▶ [Exercise brief]:
Keep images out and repeat all data exactly.

Stored data:
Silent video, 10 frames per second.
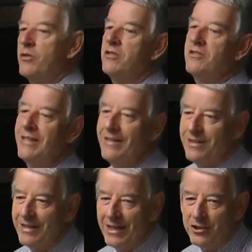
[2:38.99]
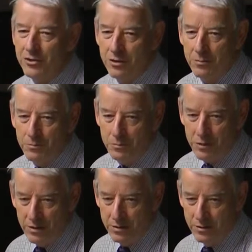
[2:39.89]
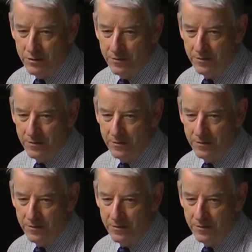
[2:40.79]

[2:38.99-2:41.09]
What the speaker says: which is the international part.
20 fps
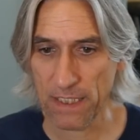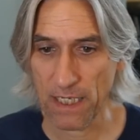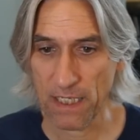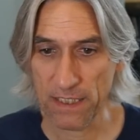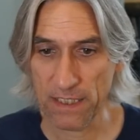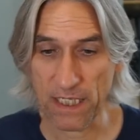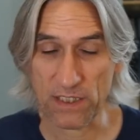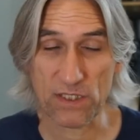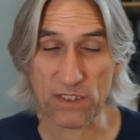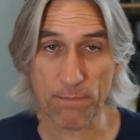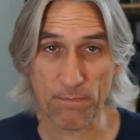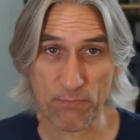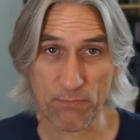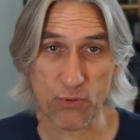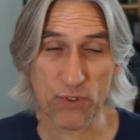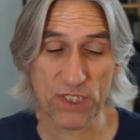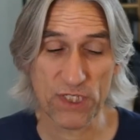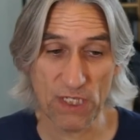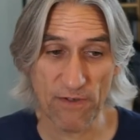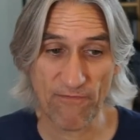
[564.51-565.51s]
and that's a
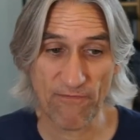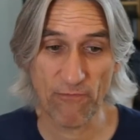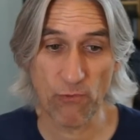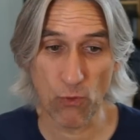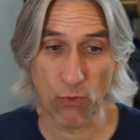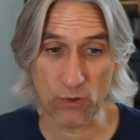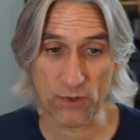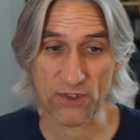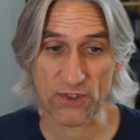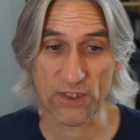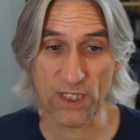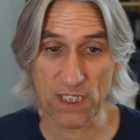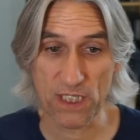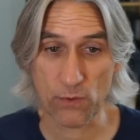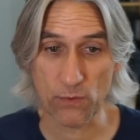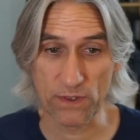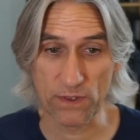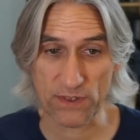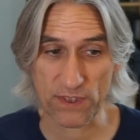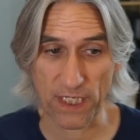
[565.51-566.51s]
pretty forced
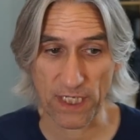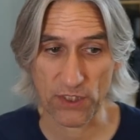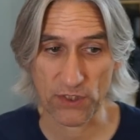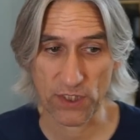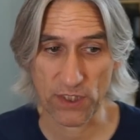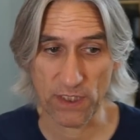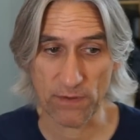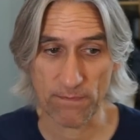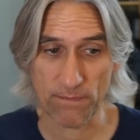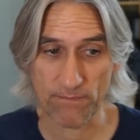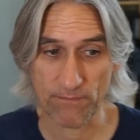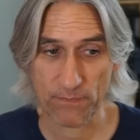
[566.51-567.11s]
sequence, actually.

▶ [Response box]:
Silent video, 10 frames per second.
[2:38.99]
[2:39.89]
[2:40.79]

[2:38.99-2:41.09]
What the speaker says: which is the international part.
20 fps
[564.51-565.51s]
and that's a
[565.51-566.51s]
pretty forced
[566.51-567.11s]
sequence, actually.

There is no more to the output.